The records below must be retyped exactly.
[DATA EXTRACTS Boundary: Start]
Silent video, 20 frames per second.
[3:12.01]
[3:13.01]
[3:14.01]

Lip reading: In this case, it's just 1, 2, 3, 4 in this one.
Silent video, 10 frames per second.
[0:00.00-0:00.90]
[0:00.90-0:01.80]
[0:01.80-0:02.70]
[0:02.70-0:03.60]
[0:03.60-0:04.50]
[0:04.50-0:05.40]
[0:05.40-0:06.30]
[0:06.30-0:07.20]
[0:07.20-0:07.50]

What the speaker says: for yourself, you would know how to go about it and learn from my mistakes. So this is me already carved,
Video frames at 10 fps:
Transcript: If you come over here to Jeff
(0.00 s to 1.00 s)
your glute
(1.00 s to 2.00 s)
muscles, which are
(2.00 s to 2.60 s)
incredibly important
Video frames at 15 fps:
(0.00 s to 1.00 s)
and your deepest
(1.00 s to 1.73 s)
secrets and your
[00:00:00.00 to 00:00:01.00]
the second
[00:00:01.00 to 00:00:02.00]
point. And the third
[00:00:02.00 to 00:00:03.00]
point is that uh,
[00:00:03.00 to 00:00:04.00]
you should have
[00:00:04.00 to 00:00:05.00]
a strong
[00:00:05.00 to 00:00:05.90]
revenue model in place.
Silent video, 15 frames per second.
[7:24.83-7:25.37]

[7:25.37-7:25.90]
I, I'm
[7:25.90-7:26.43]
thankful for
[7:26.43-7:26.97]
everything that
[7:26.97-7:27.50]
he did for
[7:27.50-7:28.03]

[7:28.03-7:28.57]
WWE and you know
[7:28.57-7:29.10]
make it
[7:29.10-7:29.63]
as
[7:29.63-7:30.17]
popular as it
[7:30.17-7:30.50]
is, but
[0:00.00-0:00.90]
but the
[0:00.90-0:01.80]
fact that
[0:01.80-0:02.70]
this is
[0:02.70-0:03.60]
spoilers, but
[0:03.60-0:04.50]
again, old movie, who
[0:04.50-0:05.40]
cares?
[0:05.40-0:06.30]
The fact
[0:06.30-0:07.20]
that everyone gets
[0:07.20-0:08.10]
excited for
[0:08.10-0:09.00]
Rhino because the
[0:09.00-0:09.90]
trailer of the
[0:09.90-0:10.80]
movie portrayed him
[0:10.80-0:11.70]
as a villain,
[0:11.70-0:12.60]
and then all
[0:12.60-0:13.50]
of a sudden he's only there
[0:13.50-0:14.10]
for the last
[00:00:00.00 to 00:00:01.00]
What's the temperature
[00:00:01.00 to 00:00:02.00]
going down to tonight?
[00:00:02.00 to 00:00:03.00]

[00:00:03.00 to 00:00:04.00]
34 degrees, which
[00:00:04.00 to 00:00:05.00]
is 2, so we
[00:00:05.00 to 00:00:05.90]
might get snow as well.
[DATA EXTRACTS Boundary: End]
**OUTPUT:**
Silent video, 20 frames per second.
[3:12.01]
[3:13.01]
[3:14.01]

Lip reading: In this case, it's just 1, 2, 3, 4 in this one.
Silent video, 10 frames per second.
[0:00.00-0:00.90]
[0:00.90-0:01.80]
[0:01.80-0:02.70]
[0:02.70-0:03.60]
[0:03.60-0:04.50]
[0:04.50-0:05.40]
[0:05.40-0:06.30]
[0:06.30-0:07.20]
[0:07.20-0:07.50]

What the speaker says: for yourself, you would know how to go about it and learn from my mistakes. So this is me already carved,
Video frames at 10 fps:
Transcript: If you come over here to Jeff
(0.00 s to 1.00 s)
your glute
(1.00 s to 2.00 s)
muscles, which are
(2.00 s to 2.60 s)
incredibly important
Video frames at 15 fps:
(0.00 s to 1.00 s)
and your deepest
(1.00 s to 1.73 s)
secrets and your
[00:00:00.00 to 00:00:01.00]
the second
[00:00:01.00 to 00:00:02.00]
point. And the third
[00:00:02.00 to 00:00:03.00]
point is that uh,
[00:00:03.00 to 00:00:04.00]
you should have
[00:00:04.00 to 00:00:05.00]
a strong
[00:00:05.00 to 00:00:05.90]
revenue model in place.
Silent video, 15 frames per second.
[7:24.83-7:25.37]

[7:25.37-7:25.90]
I, I'm
[7:25.90-7:26.43]
thankful for
[7:26.43-7:26.97]
everything that
[7:26.97-7:27.50]
he did for
[7:27.50-7:28.03]

[7:28.03-7:28.57]
WWE and you know
[7:28.57-7:29.10]
make it
[7:29.10-7:29.63]
as
[7:29.63-7:30.17]
popular as it
[7:30.17-7:30.50]
is, but
[0:00.00-0:00.90]
but the
[0:00.90-0:01.80]
fact that
[0:01.80-0:02.70]
this is
[0:02.70-0:03.60]
spoilers, but
[0:03.60-0:04.50]
again, old movie, who
[0:04.50-0:05.40]
cares?
[0:05.40-0:06.30]
The fact
[0:06.30-0:07.20]
that everyone gets
[0:07.20-0:08.10]
excited for
[0:08.10-0:09.00]
Rhino because the
[0:09.00-0:09.90]
trailer of the
[0:09.90-0:10.80]
movie portrayed him
[0:10.80-0:11.70]
as a villain,
[0:11.70-0:12.60]
and then all
[0:12.60-0:13.50]
of a sudden he's only there
[0:13.50-0:14.10]
for the last
[00:00:00.00 to 00:00:01.00]
What's the temperature
[00:00:01.00 to 00:00:02.00]
going down to tonight?
[00:00:02.00 to 00:00:03.00]

[00:00:03.00 to 00:00:04.00]
34 degrees, which
[00:00:04.00 to 00:00:05.00]
is 2, so we
[00:00:05.00 to 00:00:05.90]
might get snow as well.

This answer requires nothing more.